In 1915 she published her first book, The voyage out. In 1919 appeared Night and day, a realistic novel set in London, contrasting the lives of two friends, Katherine and Mary.
In 1917, the Woolfs founded the Hogarth Press, working on a hand-press in their home at Hogarth House, Richmond, Surrey. In 1919, they printed TS Eliot's Poems.
Jacob's room (1922) was based upon the life and death of her brother Toby. With To the lighthouse (1927) and The Waves (1931) Woolf established herself as one of the leading writers of modernism. In these works Woolf developed innovative literary techniques in order to reveal women's experience and find an alternative to the male-dominated views of reality.
Mrs. Dalloway (1925) formed a giant web of thoughts of several groups of people during the course of a single day. The central figure in the novel, Mrs. Ramsay, was based on Woolf's mother. Also other characters in the book were drawn from Woolf's family memories.

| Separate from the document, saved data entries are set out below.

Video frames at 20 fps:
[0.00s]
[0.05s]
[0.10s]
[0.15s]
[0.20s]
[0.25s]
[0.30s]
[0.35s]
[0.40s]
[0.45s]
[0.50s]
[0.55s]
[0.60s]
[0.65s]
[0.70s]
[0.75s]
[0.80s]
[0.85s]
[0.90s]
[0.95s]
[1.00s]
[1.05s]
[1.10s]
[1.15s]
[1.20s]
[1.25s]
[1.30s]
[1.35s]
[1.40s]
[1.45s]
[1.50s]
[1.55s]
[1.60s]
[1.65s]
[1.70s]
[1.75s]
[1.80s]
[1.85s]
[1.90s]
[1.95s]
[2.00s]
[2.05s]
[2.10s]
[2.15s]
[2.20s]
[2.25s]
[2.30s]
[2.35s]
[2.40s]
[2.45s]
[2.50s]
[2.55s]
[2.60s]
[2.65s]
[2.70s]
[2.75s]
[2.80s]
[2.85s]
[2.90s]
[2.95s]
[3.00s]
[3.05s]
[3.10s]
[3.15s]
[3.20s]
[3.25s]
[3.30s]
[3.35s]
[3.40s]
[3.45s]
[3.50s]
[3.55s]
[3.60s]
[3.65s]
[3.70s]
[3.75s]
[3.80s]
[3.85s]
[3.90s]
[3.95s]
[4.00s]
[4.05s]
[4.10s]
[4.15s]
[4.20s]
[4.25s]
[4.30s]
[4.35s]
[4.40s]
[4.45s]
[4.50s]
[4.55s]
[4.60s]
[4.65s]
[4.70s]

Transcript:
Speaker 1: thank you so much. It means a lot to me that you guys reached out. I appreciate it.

Orlando (1928), a fantasy novel, traced the career of the androgynous protagonist from a masculine identity within the Elisabethan court to a feminine identity in 1928. It was dedicated to her lover Vita Sackville-West and is in effect an extended love letter. The story covers four centuries and starts with the beautiful 16-year-old aristocratic poet, Orlando, who, in 1600, becomes the favourite of Elizabeth I. During the reign of Charles II Orlando changes sex and Lady Orlando continues down the centuries, arriving at her Kent home, which is recognisably Knole, the ancestral home of the Sackvilles. The story is reproduced in the film Orlando.

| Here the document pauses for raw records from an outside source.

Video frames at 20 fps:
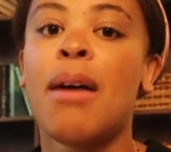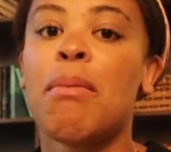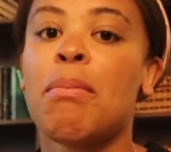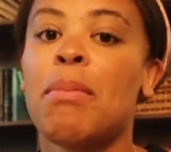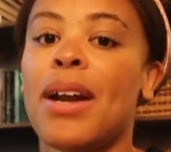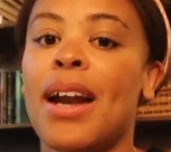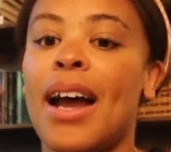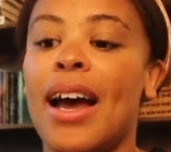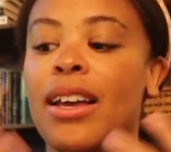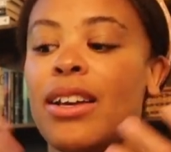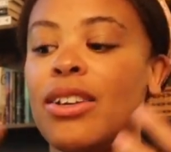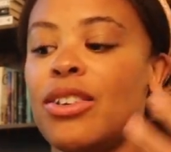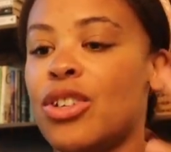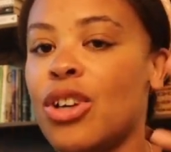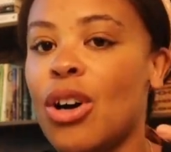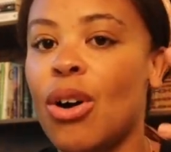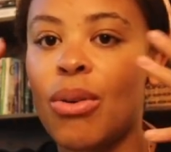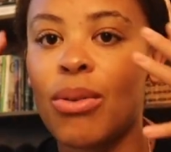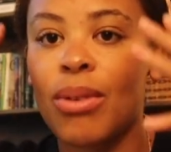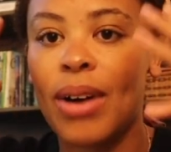but I
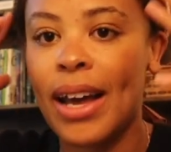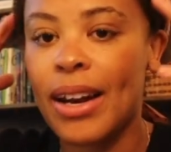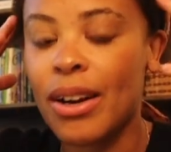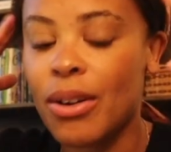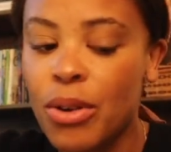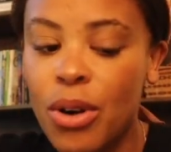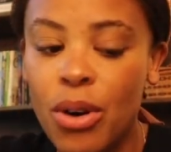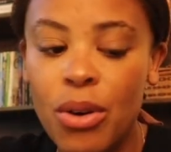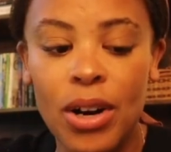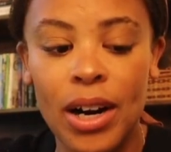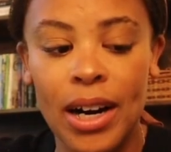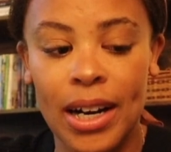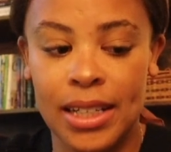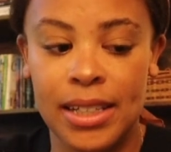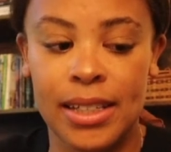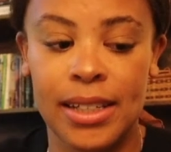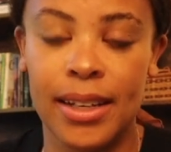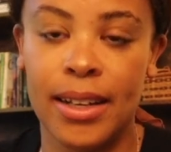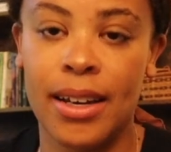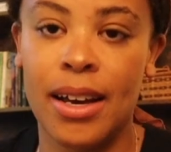don't, I don't go
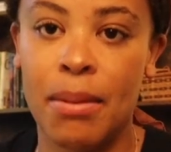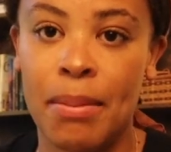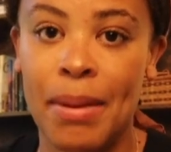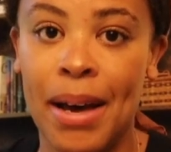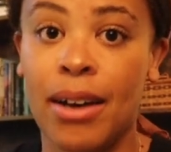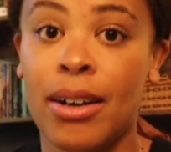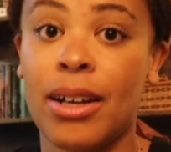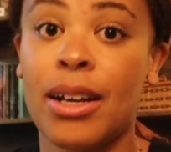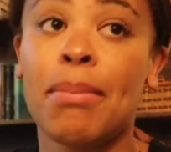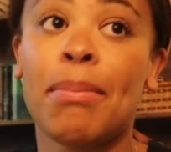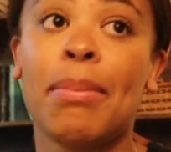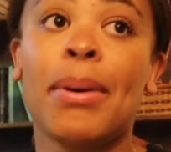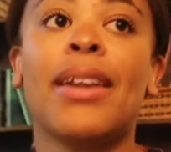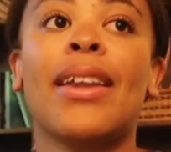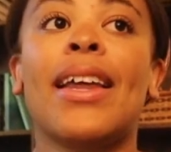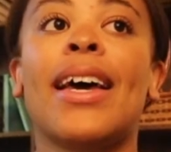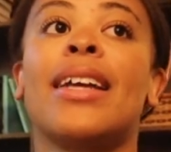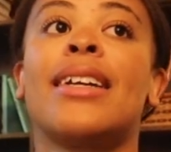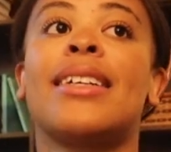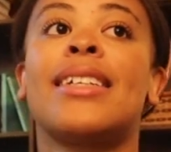crazy about it. But
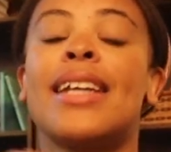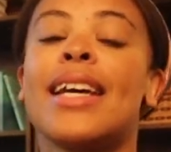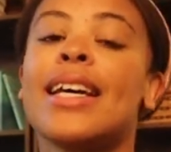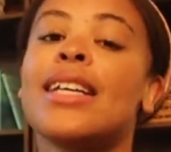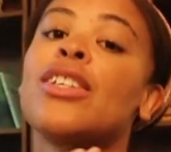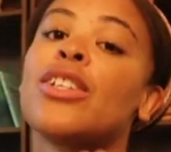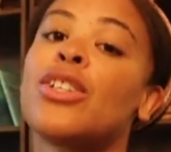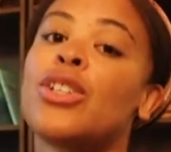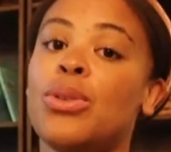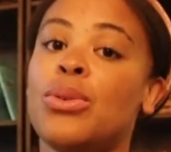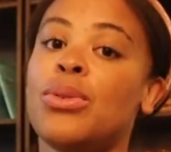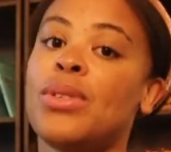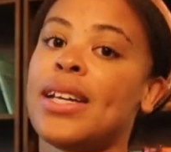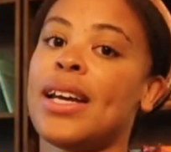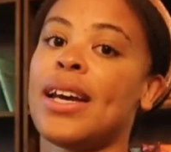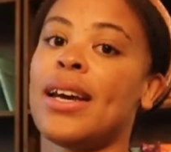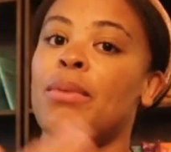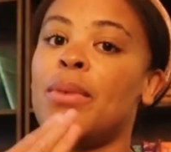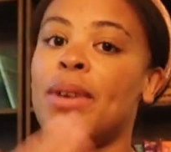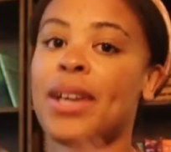like today's a
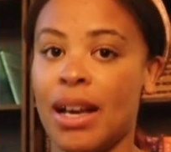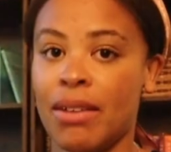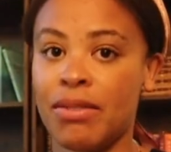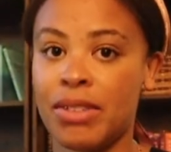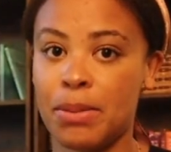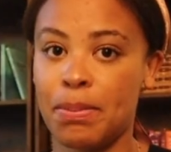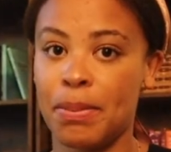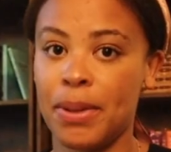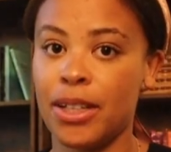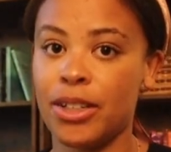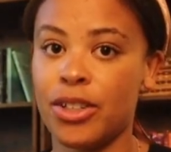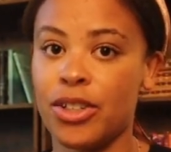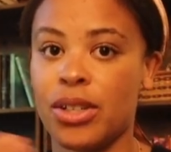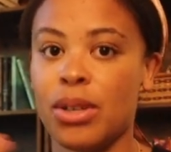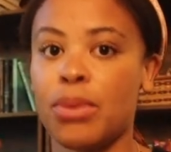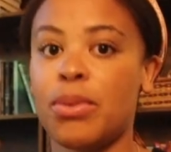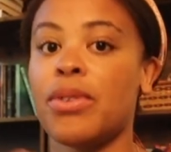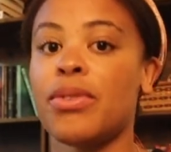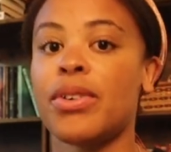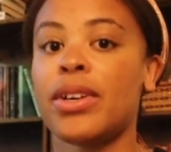Tuesday, we have speech,
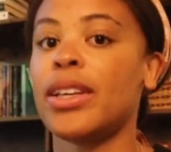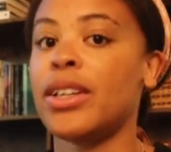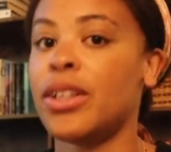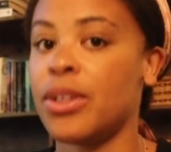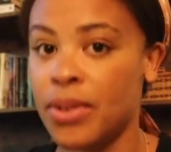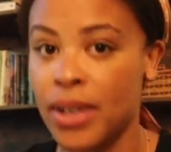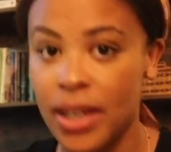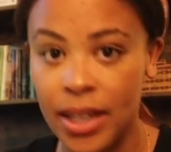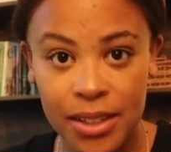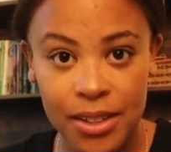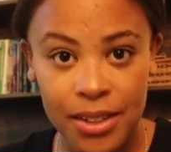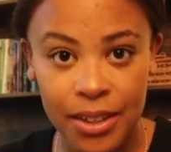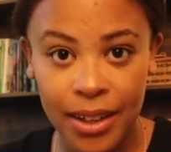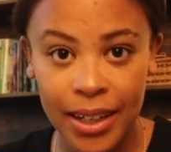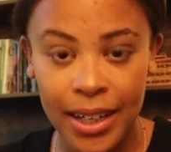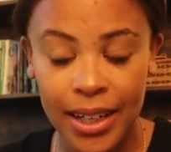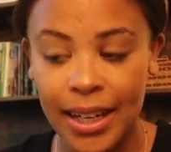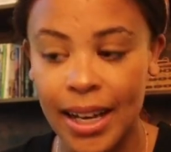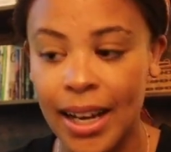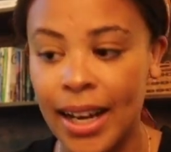so we really do need to
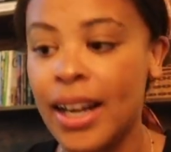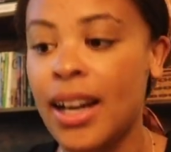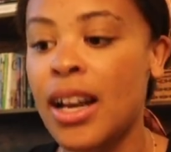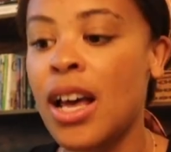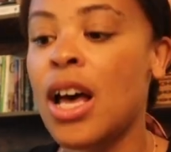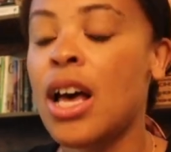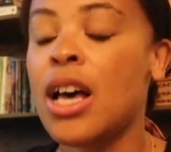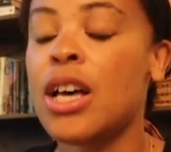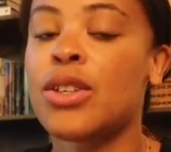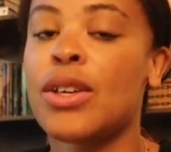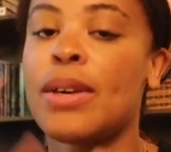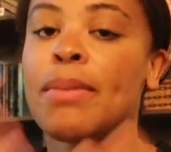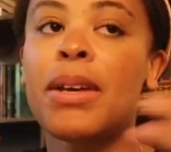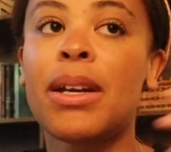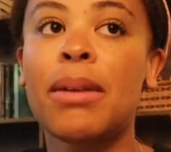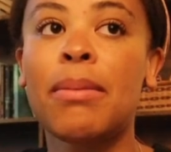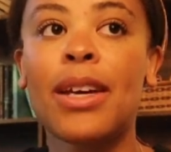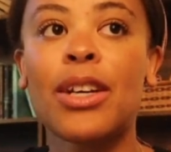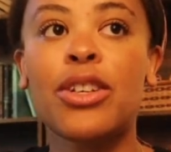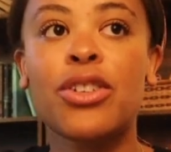start at nine. So I'm
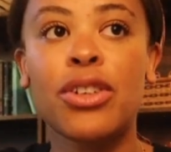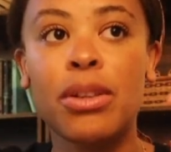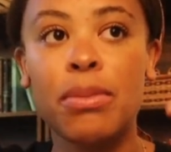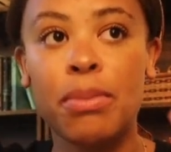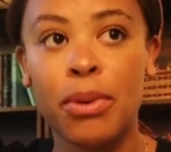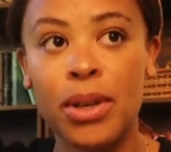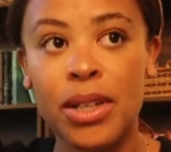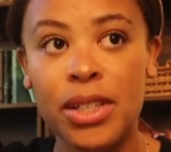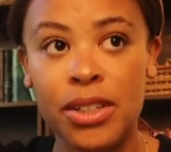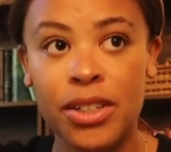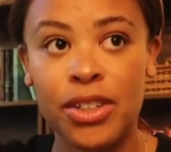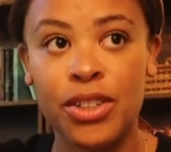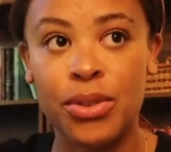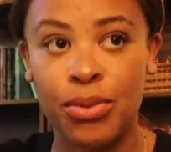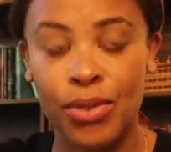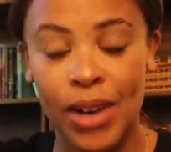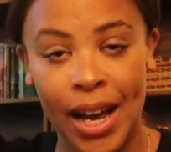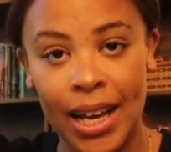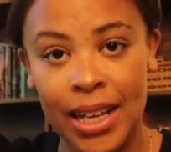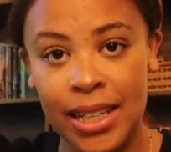gonna make sure the boys are
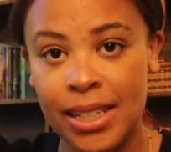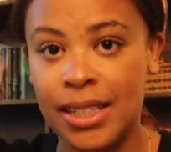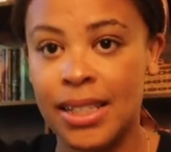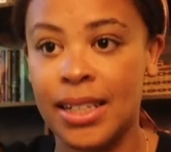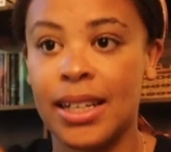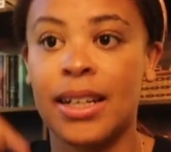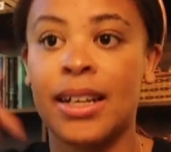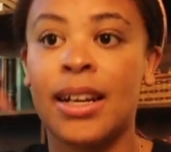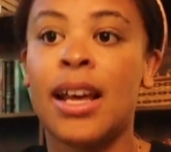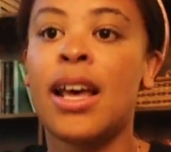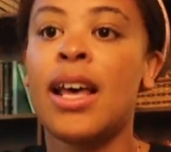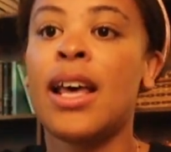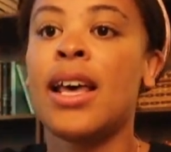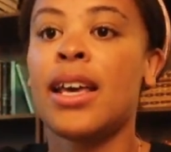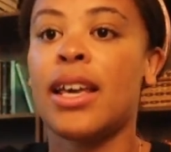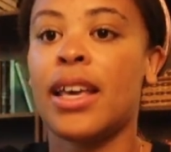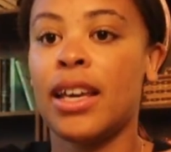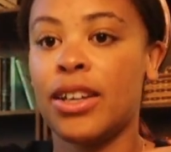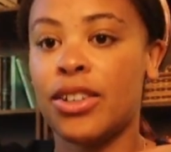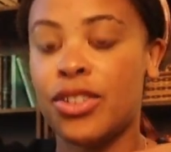dressed and
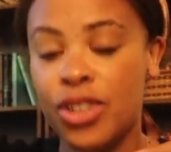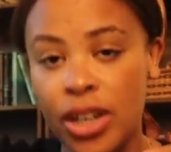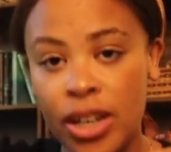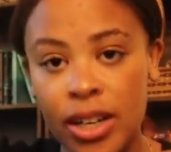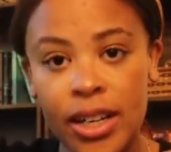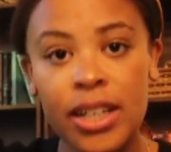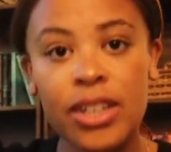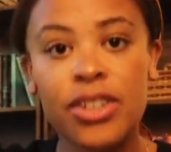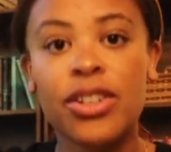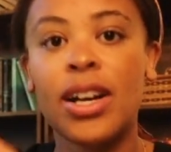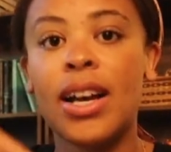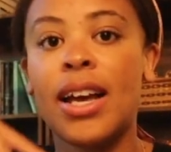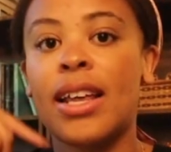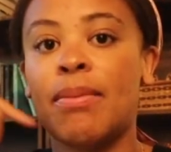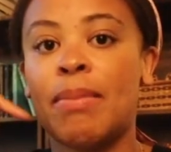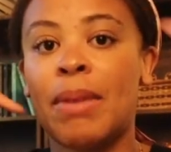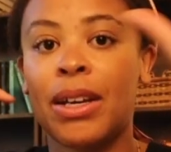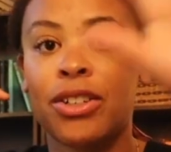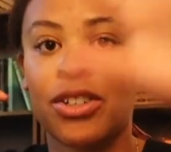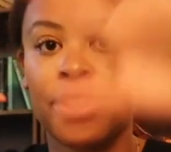get Journey
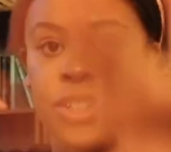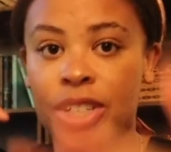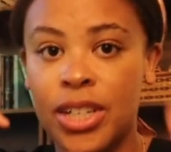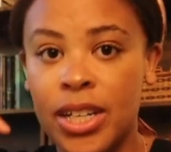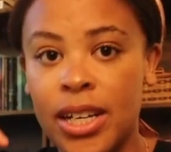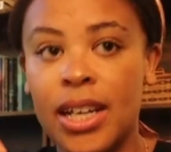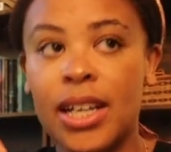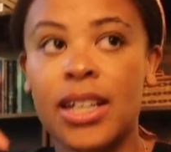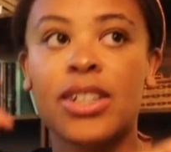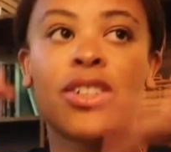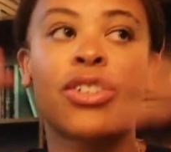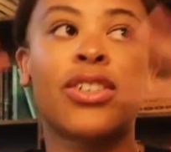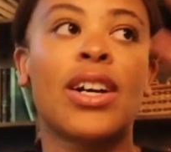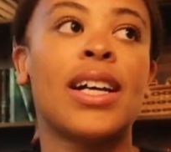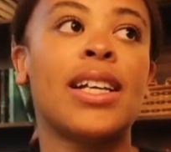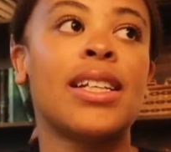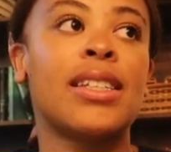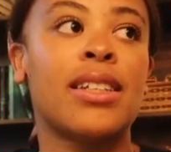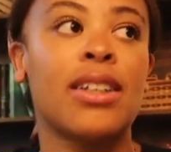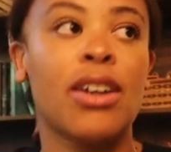dressed, make sure she gets
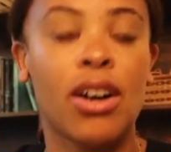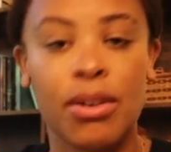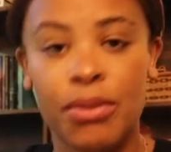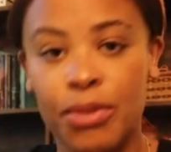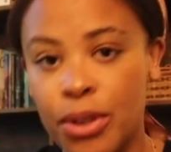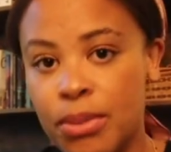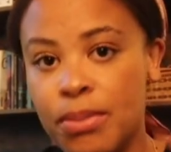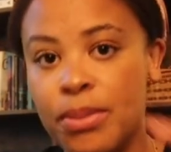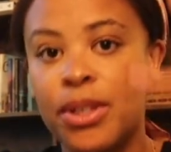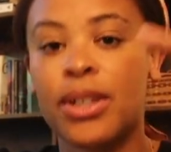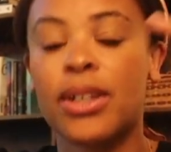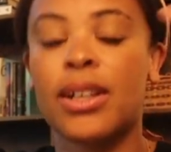dressed, our rooms are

Virginia Woolf is regarded as a major figure in the Modernist movement, making significant contibutions to the development of the novel. She is known as an experimenter and innovator in novel writing, particularly in her use of the techniques of interior monologue and stream of consciousness. Her novels are noted for their poetic and symbolic quality, where the emphasis is not on plot or action but rather the psychological life of the characters. Her novels are also known for their delicacy and sensitivity of style, their evocation of place and mood, and their background of historical and literary reference. Many are concerned with time, its passage and the difference between external and inner time.
Besides novels, Woolf also published many works of nonfiction, including two extended essays exploring the roles of women in history and society: A room of one's own (1929) and Three Guineas (1938), where she examined the necessity for women to make a claim for their own history and literature. Her works of literary criticism include The Common Reader (1925) and The Second Common Reader (1932). After her death, Woolfs diaries were edited and published in five volumes between 1977 and 1984 as The Diary of Virginia Woolf. The Letters of Virginia Woolf appeared in six volumes from 1975 to 1980.
As an essayist Woolf was prolific, publishing some 500 essays in periodicals and collections, beginning 1905. Characteristic for Woolf's essays are dialogic nature of style and continual questioning of opinion - her reader is often directly addressed, in a conversational tone, and her rejection of an authoritative voice links her essays to the tradition of Montaigne.
From July 1940, the Woolfs became afraid of Nazi invasion (Leonard was Jewish), and they decided to gas themselves with car fumes if the invasion came. They kept enough petrol for this purpose.
By 1941, Leonard became increasingly concerned by the deterioration in Virginia's health. Her depression grew as the fear of madness enveloped her. On 28 March 1941, she loaded her pockets with stones and walked into the River Ouse at Rodmell, Sussex and was drowned.